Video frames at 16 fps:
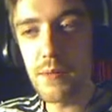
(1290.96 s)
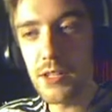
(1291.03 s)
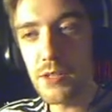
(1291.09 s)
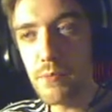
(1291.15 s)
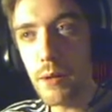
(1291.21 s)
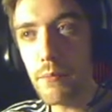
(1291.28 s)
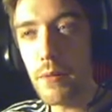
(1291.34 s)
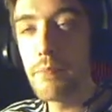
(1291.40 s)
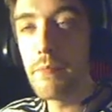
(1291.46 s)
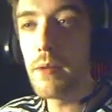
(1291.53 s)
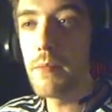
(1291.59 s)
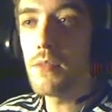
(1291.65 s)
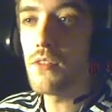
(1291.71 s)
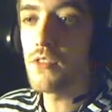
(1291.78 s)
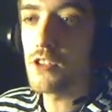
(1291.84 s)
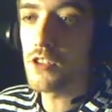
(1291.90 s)
bam, bam, bam, you
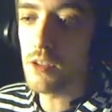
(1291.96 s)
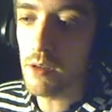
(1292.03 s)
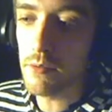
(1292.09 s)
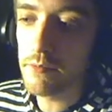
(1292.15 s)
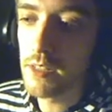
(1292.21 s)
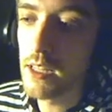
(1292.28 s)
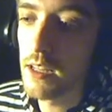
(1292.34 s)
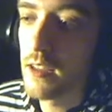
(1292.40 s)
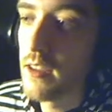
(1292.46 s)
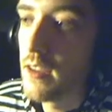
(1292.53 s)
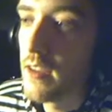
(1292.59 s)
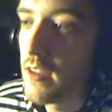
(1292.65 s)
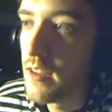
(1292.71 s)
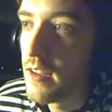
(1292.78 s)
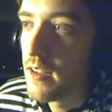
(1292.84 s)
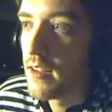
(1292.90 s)
finish them up.
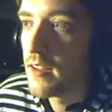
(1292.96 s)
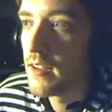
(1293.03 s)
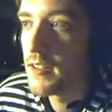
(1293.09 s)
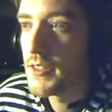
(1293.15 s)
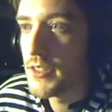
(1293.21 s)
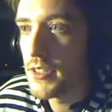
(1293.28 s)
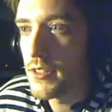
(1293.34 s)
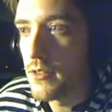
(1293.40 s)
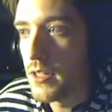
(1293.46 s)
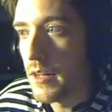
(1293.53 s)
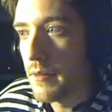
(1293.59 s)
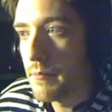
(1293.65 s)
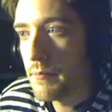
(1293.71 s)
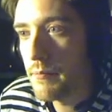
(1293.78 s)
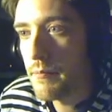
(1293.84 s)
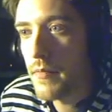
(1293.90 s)
So yeah,
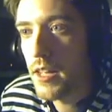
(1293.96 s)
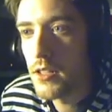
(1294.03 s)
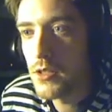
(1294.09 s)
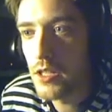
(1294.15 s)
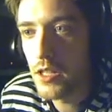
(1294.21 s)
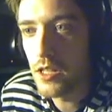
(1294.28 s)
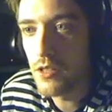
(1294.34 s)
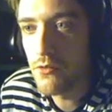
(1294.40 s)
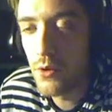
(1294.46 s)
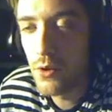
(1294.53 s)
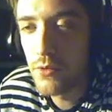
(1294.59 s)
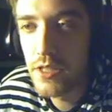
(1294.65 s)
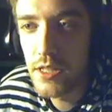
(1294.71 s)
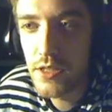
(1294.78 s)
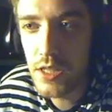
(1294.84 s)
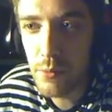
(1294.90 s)
try to get four of
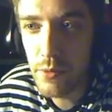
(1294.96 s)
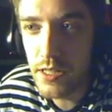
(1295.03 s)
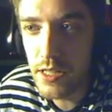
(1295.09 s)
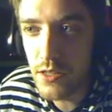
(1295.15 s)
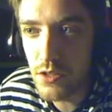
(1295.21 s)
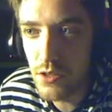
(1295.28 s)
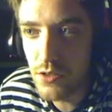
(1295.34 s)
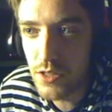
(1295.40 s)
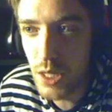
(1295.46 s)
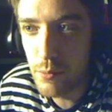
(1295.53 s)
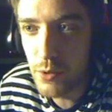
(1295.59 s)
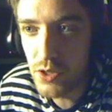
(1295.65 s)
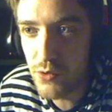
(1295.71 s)
these. Normally that's the staples for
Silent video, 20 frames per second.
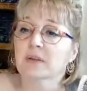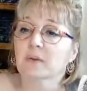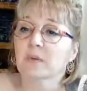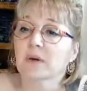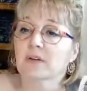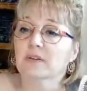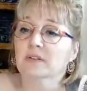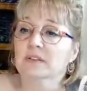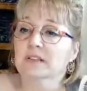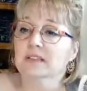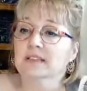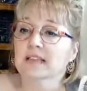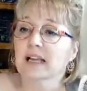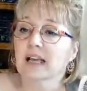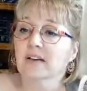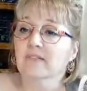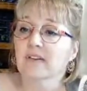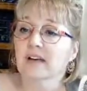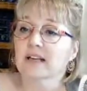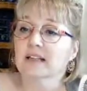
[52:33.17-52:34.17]
the one who doesn't
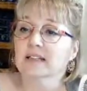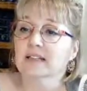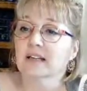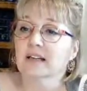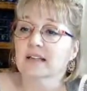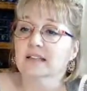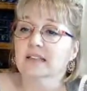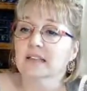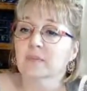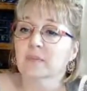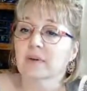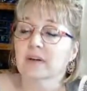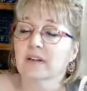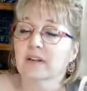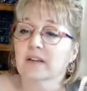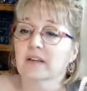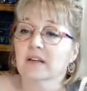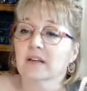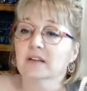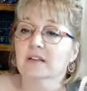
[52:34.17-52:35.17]
have anxiety, but I
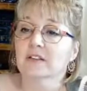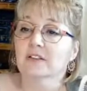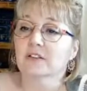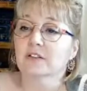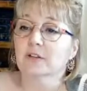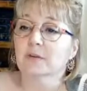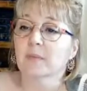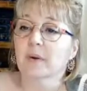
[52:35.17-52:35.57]
think I do.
● ● ● ● ● ● ●
Assigned task => Could you set down, exactly as written, every line from the start of the records above through the line containing "(1294.96 s)", leaving the pictures out?

Response to this task =>
Video frames at 16 fps:
(1290.96 s)
(1291.03 s)
(1291.09 s)
(1291.15 s)
(1291.21 s)
(1291.28 s)
(1291.34 s)
(1291.40 s)
(1291.46 s)
(1291.53 s)
(1291.59 s)
(1291.65 s)
(1291.71 s)
(1291.78 s)
(1291.84 s)
(1291.90 s)
bam, bam, bam, you
(1291.96 s)
(1292.03 s)
(1292.09 s)
(1292.15 s)
(1292.21 s)
(1292.28 s)
(1292.34 s)
(1292.40 s)
(1292.46 s)
(1292.53 s)
(1292.59 s)
(1292.65 s)
(1292.71 s)
(1292.78 s)
(1292.84 s)
(1292.90 s)
finish them up.
(1292.96 s)
(1293.03 s)
(1293.09 s)
(1293.15 s)
(1293.21 s)
(1293.28 s)
(1293.34 s)
(1293.40 s)
(1293.46 s)
(1293.53 s)
(1293.59 s)
(1293.65 s)
(1293.71 s)
(1293.78 s)
(1293.84 s)
(1293.90 s)
So yeah,
(1293.96 s)
(1294.03 s)
(1294.09 s)
(1294.15 s)
(1294.21 s)
(1294.28 s)
(1294.34 s)
(1294.40 s)
(1294.46 s)
(1294.53 s)
(1294.59 s)
(1294.65 s)
(1294.71 s)
(1294.78 s)
(1294.84 s)
(1294.90 s)
try to get four of
(1294.96 s)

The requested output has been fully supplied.